Work required
Word for word, reproduce the records that follow.
[Material supplied — start]
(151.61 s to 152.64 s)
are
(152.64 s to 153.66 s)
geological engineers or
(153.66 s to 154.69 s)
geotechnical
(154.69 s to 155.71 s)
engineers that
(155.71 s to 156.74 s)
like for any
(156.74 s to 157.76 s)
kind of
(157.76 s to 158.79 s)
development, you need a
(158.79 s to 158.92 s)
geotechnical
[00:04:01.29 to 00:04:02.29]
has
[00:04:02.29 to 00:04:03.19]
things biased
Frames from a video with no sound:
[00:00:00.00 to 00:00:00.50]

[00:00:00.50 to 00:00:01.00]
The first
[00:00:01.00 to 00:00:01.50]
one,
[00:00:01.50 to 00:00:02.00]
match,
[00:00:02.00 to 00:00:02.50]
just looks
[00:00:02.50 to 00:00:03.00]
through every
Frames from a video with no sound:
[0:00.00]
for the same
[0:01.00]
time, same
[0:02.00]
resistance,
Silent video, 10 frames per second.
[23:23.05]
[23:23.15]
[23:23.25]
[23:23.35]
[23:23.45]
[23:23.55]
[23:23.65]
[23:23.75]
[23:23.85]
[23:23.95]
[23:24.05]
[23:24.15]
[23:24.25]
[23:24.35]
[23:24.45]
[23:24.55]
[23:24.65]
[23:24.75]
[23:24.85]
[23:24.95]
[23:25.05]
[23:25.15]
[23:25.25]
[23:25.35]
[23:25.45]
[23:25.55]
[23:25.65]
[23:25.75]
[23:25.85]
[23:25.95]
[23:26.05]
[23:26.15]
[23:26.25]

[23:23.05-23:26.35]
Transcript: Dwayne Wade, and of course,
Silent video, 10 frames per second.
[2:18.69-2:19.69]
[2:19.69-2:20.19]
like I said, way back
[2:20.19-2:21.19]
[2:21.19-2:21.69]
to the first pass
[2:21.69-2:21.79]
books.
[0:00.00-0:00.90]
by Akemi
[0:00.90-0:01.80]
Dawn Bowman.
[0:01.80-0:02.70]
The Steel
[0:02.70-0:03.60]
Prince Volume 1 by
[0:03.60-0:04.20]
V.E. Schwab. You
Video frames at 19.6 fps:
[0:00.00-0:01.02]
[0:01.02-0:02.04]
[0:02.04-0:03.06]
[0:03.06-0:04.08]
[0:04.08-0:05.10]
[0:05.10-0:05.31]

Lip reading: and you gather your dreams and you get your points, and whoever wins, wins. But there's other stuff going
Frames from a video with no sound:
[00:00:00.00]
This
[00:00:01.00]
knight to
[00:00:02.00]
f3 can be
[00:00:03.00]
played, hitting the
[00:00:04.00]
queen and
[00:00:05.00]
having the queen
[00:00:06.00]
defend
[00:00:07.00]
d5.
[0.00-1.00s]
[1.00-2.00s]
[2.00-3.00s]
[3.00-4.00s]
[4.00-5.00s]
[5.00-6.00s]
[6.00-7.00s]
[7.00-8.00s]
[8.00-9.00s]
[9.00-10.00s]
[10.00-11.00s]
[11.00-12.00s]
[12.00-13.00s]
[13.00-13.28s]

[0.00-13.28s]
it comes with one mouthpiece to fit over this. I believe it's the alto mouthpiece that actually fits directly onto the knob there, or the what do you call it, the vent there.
[Material supplied — finish]
Answer for the task
(151.61 s to 152.64 s)
are
(152.64 s to 153.66 s)
geological engineers or
(153.66 s to 154.69 s)
geotechnical
(154.69 s to 155.71 s)
engineers that
(155.71 s to 156.74 s)
like for any
(156.74 s to 157.76 s)
kind of
(157.76 s to 158.79 s)
development, you need a
(158.79 s to 158.92 s)
geotechnical
[00:04:01.29 to 00:04:02.29]
has
[00:04:02.29 to 00:04:03.19]
things biased
Frames from a video with no sound:
[00:00:00.00 to 00:00:00.50]

[00:00:00.50 to 00:00:01.00]
The first
[00:00:01.00 to 00:00:01.50]
one,
[00:00:01.50 to 00:00:02.00]
match,
[00:00:02.00 to 00:00:02.50]
just looks
[00:00:02.50 to 00:00:03.00]
through every
Frames from a video with no sound:
[0:00.00]
for the same
[0:01.00]
time, same
[0:02.00]
resistance,
Silent video, 10 frames per second.
[23:23.05]
[23:23.15]
[23:23.25]
[23:23.35]
[23:23.45]
[23:23.55]
[23:23.65]
[23:23.75]
[23:23.85]
[23:23.95]
[23:24.05]
[23:24.15]
[23:24.25]
[23:24.35]
[23:24.45]
[23:24.55]
[23:24.65]
[23:24.75]
[23:24.85]
[23:24.95]
[23:25.05]
[23:25.15]
[23:25.25]
[23:25.35]
[23:25.45]
[23:25.55]
[23:25.65]
[23:25.75]
[23:25.85]
[23:25.95]
[23:26.05]
[23:26.15]
[23:26.25]

[23:23.05-23:26.35]
Transcript: Dwayne Wade, and of course,
Silent video, 10 frames per second.
[2:18.69-2:19.69]
[2:19.69-2:20.19]
like I said, way back
[2:20.19-2:21.19]
[2:21.19-2:21.69]
to the first pass
[2:21.69-2:21.79]
books.
[0:00.00-0:00.90]
by Akemi
[0:00.90-0:01.80]
Dawn Bowman.
[0:01.80-0:02.70]
The Steel
[0:02.70-0:03.60]
Prince Volume 1 by
[0:03.60-0:04.20]
V.E. Schwab. You
Video frames at 19.6 fps:
[0:00.00-0:01.02]
[0:01.02-0:02.04]
[0:02.04-0:03.06]
[0:03.06-0:04.08]
[0:04.08-0:05.10]
[0:05.10-0:05.31]

Lip reading: and you gather your dreams and you get your points, and whoever wins, wins. But there's other stuff going
Frames from a video with no sound:
[00:00:00.00]
This
[00:00:01.00]
knight to
[00:00:02.00]
f3 can be
[00:00:03.00]
played, hitting the
[00:00:04.00]
queen and
[00:00:05.00]
having the queen
[00:00:06.00]
defend
[00:00:07.00]
d5.
[0.00-1.00s]
[1.00-2.00s]
[2.00-3.00s]
[3.00-4.00s]
[4.00-5.00s]
[5.00-6.00s]
[6.00-7.00s]
[7.00-8.00s]
[8.00-9.00s]
[9.00-10.00s]
[10.00-11.00s]
[11.00-12.00s]
[12.00-13.00s]
[13.00-13.28s]

[0.00-13.28s]
it comes with one mouthpiece to fit over this. I believe it's the alto mouthpiece that actually fits directly onto the knob there, or the what do you call it, the vent there.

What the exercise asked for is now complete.